Text in the records must be reproduced exactly, and pictures must be skipped.

:: Saved data entries ::

☆ ☆ ☆ ☆ ☆ ☆ ☆

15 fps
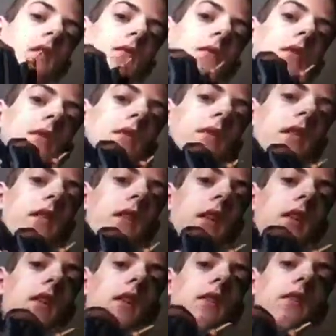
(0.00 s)
reaches out like
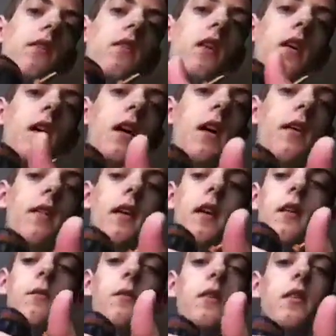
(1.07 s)
this, and
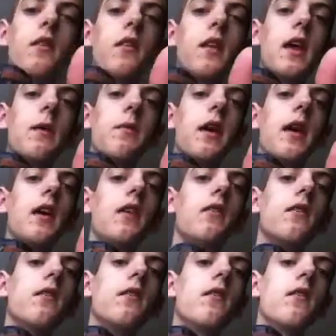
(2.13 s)
then when the name
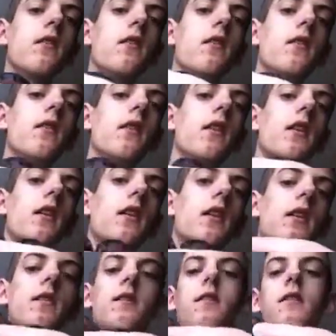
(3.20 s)
ends,
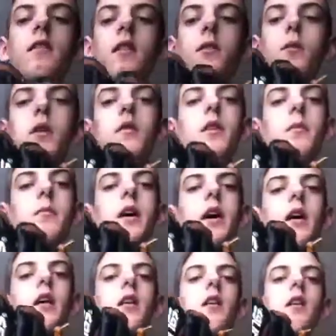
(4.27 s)
gets the single welting
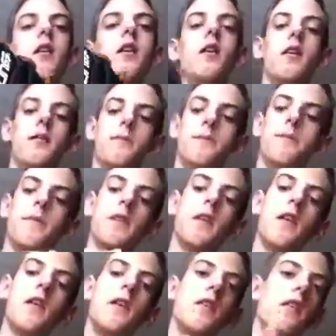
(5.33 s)
back. Then
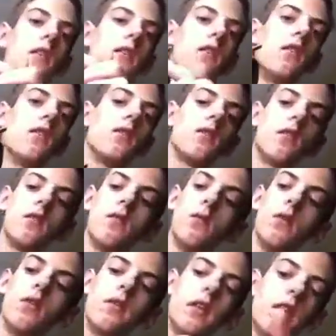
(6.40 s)
single
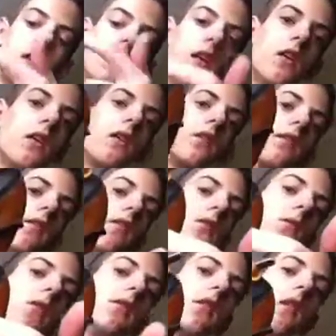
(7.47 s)
welting here,
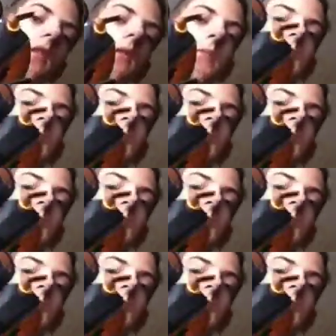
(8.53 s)
single welting on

☆ ☆ ☆ ☆ ☆ ☆ ☆

:: Exercise solution ::
15 fps
(0.00 s)
reaches out like
(1.07 s)
this, and
(2.13 s)
then when the name
(3.20 s)
ends,
(4.27 s)
gets the single welting
(5.33 s)
back. Then
(6.40 s)
single
(7.47 s)
welting here,
(8.53 s)
single welting on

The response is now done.